Northern Prairie Wildlife Research Center

Geographic Information Systems

Introduction


Geographic Information Systems (GISs) are a relatively new development in computer technology of particular interest to wildlife and natural resource managers (Peterson and Matney 1986). A GIS consists of software, hardware, and personnel for performing spatial analysis. Many of the things that wildlife managers do with maps, such as calculate areas, measure distances, and calculate amount of edge, now can be automated with GIS technology. The concept of using GISs for resource management can be credited to Ian McHarg. In Design With Nature, McHarg (1969) manually overlaid a series of maps on geology, physiography, major aquifers, soils, forest types, wildlife distributions, unique sites, slopes, and other characteristics of the land to generate maps depicting areas most suitable for agriculture, for urban expansion, and for mining, and various other maps depicting land suitability. GISs automate the making of these types of maps and the combining of many maps to create new information.

A study of 61 fish and wildlife agencies in the U.S. revealed that GIS use is widespread and growing rapidly (Rodcay 1991). Thirty-nine percent of the agencies used GISs regularly in their programs, 30.2% used GISs rarely, and 30.5% were not using GISs. Seventy-three percent of those agencies not using GISs plan to use them in the near future. For those agencies using GISs, habitat mapping was the most common use. Other applications included land use inventory, vegetation mapping, species distribution estimation, preferred habitat definition, and land development planning.
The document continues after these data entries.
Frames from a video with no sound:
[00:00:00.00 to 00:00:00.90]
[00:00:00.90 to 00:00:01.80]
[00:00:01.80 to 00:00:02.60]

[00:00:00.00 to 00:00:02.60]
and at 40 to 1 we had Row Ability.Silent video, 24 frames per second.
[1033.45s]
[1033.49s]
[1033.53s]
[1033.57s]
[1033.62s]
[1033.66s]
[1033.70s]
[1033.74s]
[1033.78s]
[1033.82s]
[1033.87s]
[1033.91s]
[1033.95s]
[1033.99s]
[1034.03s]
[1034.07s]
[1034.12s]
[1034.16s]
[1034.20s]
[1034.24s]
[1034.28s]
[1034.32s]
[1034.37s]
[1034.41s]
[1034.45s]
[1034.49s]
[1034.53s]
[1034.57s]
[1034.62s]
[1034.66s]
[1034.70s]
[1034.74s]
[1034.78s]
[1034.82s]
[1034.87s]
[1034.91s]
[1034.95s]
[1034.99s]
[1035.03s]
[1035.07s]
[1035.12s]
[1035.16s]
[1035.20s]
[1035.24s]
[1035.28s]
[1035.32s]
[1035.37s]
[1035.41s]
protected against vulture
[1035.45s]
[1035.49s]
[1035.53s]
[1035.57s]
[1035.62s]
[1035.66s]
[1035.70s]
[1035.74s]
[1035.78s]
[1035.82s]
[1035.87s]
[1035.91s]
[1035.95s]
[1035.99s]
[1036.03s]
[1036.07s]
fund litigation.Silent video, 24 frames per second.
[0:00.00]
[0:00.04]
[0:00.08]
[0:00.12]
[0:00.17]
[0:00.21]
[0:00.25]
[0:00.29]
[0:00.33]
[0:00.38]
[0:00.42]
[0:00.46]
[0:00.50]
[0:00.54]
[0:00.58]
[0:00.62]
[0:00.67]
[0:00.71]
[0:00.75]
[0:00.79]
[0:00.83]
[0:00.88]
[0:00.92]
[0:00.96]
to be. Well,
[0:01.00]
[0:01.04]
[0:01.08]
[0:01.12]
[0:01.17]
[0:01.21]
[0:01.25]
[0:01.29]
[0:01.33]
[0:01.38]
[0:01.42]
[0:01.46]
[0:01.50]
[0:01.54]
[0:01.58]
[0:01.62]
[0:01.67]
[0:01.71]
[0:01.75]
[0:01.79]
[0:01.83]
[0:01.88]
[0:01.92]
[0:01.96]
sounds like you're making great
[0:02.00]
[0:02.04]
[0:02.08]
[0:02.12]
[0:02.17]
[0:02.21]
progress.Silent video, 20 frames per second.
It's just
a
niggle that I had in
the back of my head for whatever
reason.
Wildlife managers have used GISs for monitoring wetlands for waterfowl habitat (Barnard et al. 1981, Koeln et al. 1988), for mapping Florida scrub jay habitat (Breininger et al. 1991), for evaluating grizzly bear (Craighead et al. 1986, Agee et al. 1989), lesser prairie-chicken (Cannon et al. 1982), and elk habitat (Leckenby et al. 1985), for preserving biological diversity (Davis et al. 1990), for monitoring wood stork foraging habitat (Hodgson et al. 1988), for analyzing radiotelemetry data (Koeln and Cook 1984, Young et al. 1987), for characterizing the spatial structure of habitats (Heinem and Mead 1984, Ripple et al. 1991), for characterizing ecotones (Johnston and Bonde 1989), for predicting wildlife densities (Palmerim 1988, Broschart et al. 1989), for modeling the spatial distribution of species (Palmerim 1987, Walker 1990), for designing reserve systems (Saxon and Dudzinski 1984, Murphy and Noon 1991), for examining the cumulative impacts of habitat loss (Johnston et al. 1988, Gosselink and Lee 1989), for quantifying beaver pond creation (Johnston and Naiman 1990a,b), and in many other ways (de Steiguer and Giles 1981, Steenhof 1982, Lyon 1983, Mayer 1984, Peterson and Matney 1986, Ormsby and Lunetta 1987, Scepan et al. 1987, Stenback et al, 1987, Miller and Conroy 1990, Shaw and Atkinson 1990).
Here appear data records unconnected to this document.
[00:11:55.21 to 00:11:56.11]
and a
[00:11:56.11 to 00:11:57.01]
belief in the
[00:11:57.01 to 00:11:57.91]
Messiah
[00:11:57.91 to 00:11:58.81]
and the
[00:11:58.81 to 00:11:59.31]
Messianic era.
The intent of this chapter is to provide wildlife managers and wildlife management students an overview of the technology of GISs. Many universities offer graduate and undergraduate courses in GISs. Various books, journals, and other publications are listed in this chapter for those wanting to further explore the use of GISs in wildlife management and research.